**Data extracts**
*** Block opens ***

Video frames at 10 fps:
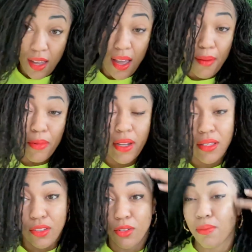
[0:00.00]
I'm Brett
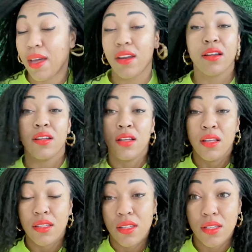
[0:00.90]
Candoitbetter.
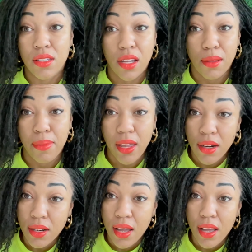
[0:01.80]
These are the
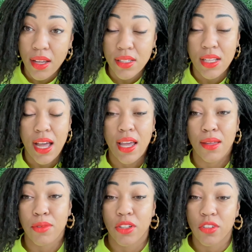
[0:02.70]
Better Locs. I
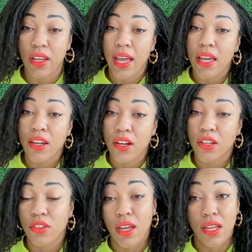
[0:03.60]
am the creator.
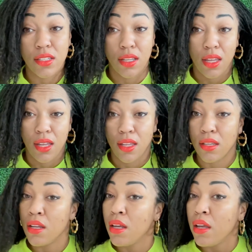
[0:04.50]
You guys can
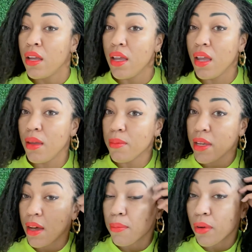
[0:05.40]
hit
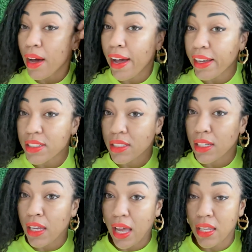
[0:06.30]
me up on
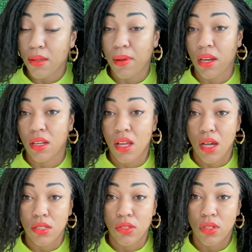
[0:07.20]
IG at the Better
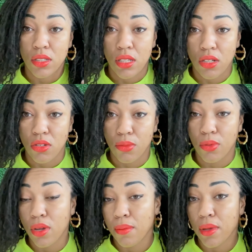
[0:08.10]
Locs. You can set your
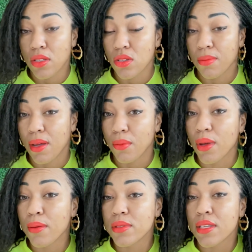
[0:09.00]
appointments on my
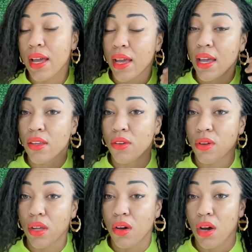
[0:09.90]
website, and you
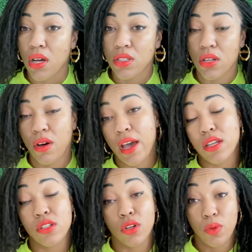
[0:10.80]
can also
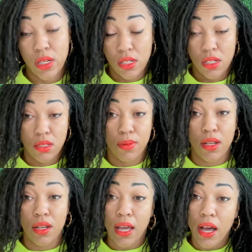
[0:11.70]
ask your questions
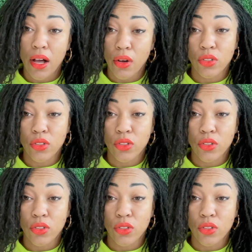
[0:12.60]
below.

*** Block closes ***

**Exercise goal**
Could you repeat the data exactly, omitting its pictures?

**Result of this task**
Video frames at 10 fps:
[0:00.00]
I'm Brett
[0:00.90]
Candoitbetter.
[0:01.80]
These are the
[0:02.70]
Better Locs. I
[0:03.60]
am the creator.
[0:04.50]
You guys can
[0:05.40]
hit
[0:06.30]
me up on
[0:07.20]
IG at the Better
[0:08.10]
Locs. You can set your
[0:09.00]
appointments on my
[0:09.90]
website, and you
[0:10.80]
can also
[0:11.70]
ask your questions
[0:12.60]
below.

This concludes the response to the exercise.